:: Task directions ::
Restate the entries below exactly. Images are not part of the copy.
=== Section Start ===
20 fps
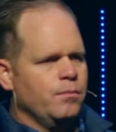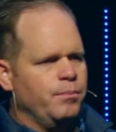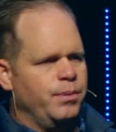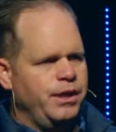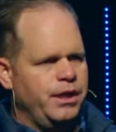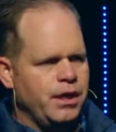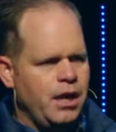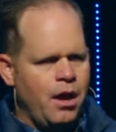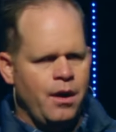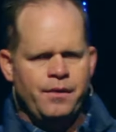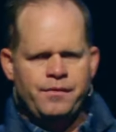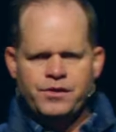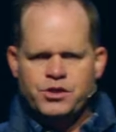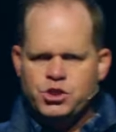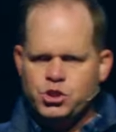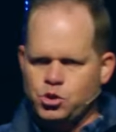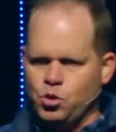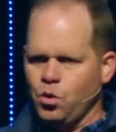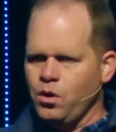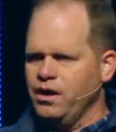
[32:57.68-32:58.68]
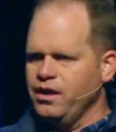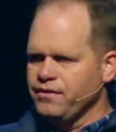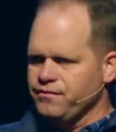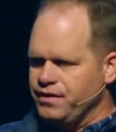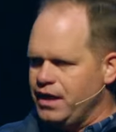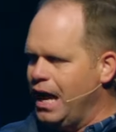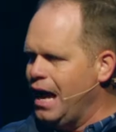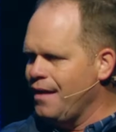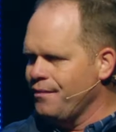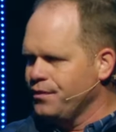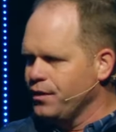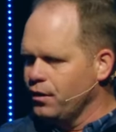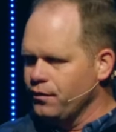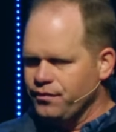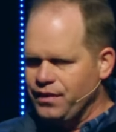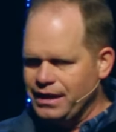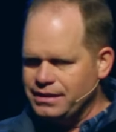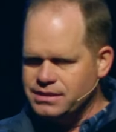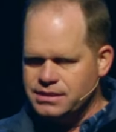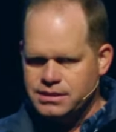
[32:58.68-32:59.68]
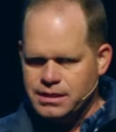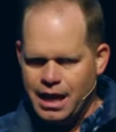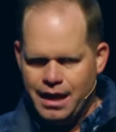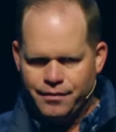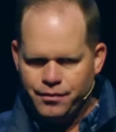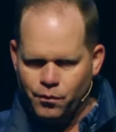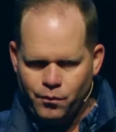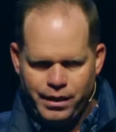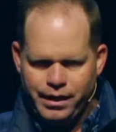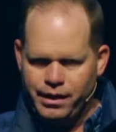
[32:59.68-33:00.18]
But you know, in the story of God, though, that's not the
=== Section End ===
:: Your response ::
20 fps
[32:57.68-32:58.68]
[32:58.68-32:59.68]
[32:59.68-33:00.18]
But you know, in the story of God, though, that's not the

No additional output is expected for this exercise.